:: Instructions for the task ::
Repeat exactly what runs from the line with "[26:55.33-26:56.23]" through the last line of the material, and keep the pictures out of it.

:: Dataset records ::
++++++++++

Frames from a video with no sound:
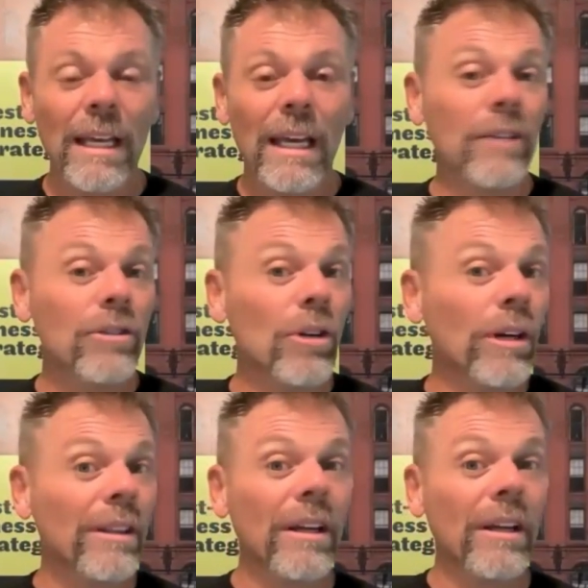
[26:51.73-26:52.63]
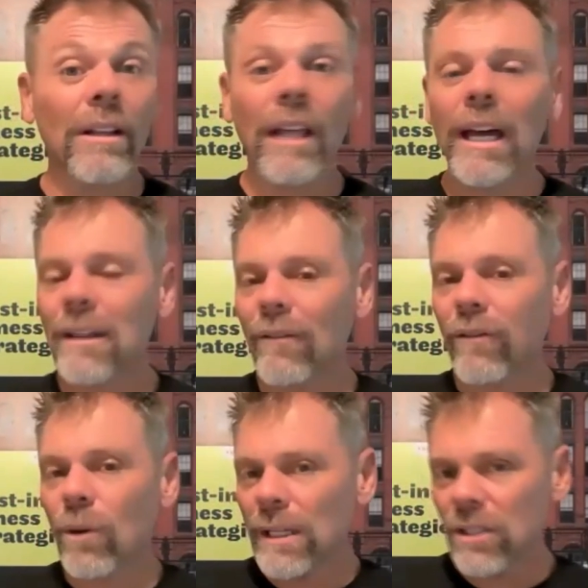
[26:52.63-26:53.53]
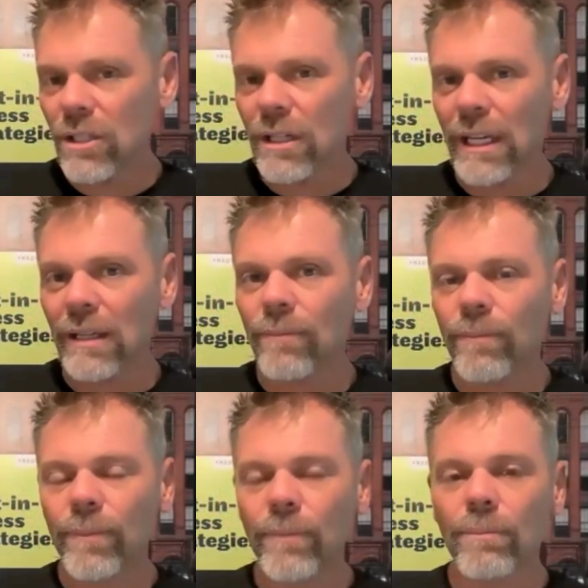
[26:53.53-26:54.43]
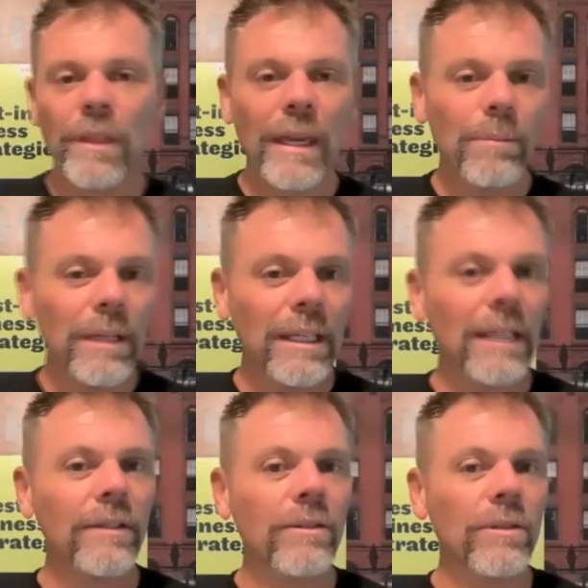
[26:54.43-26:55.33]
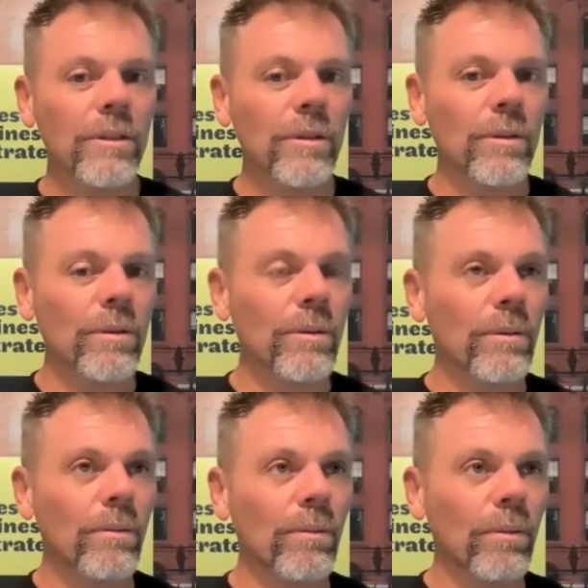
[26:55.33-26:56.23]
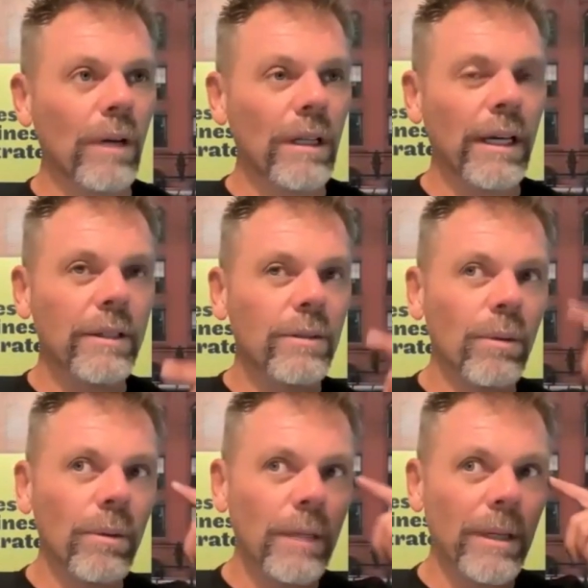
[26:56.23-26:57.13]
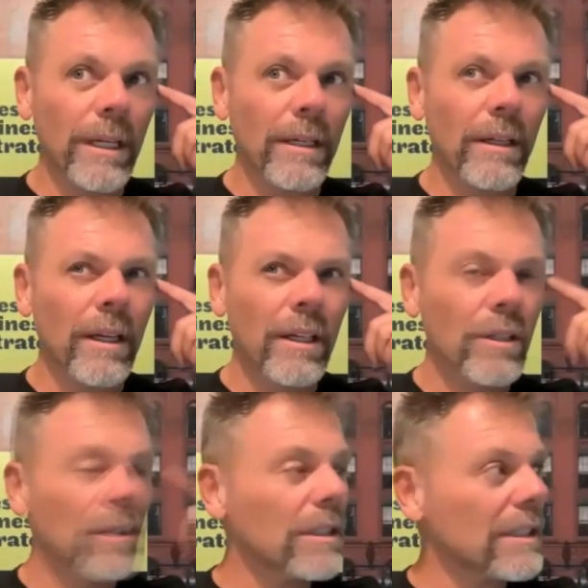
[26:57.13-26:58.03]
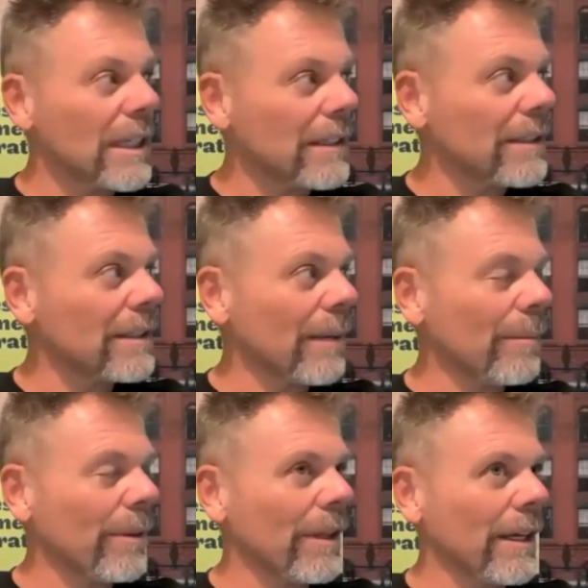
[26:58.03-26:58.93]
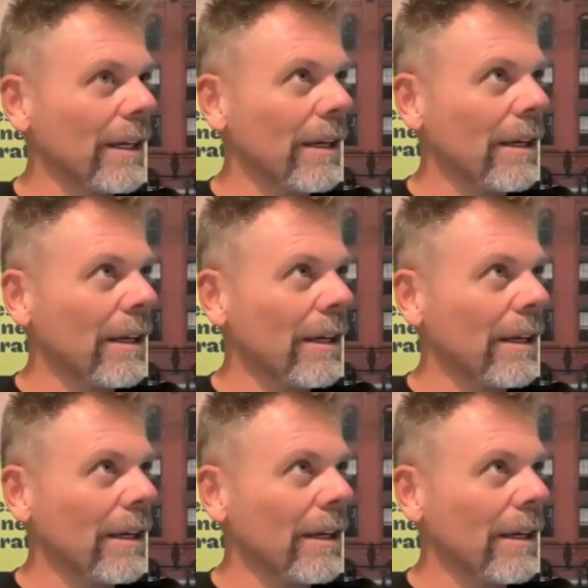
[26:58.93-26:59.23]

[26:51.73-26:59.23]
And during the line of questioning, they begin to realize, well, wait a minute, you just said something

++++++++++

:: Response to the task ::
[26:55.33-26:56.23]
[26:56.23-26:57.13]
[26:57.13-26:58.03]
[26:58.03-26:58.93]
[26:58.93-26:59.23]

[26:51.73-26:59.23]
And during the line of questioning, they begin to realize, well, wait a minute, you just said something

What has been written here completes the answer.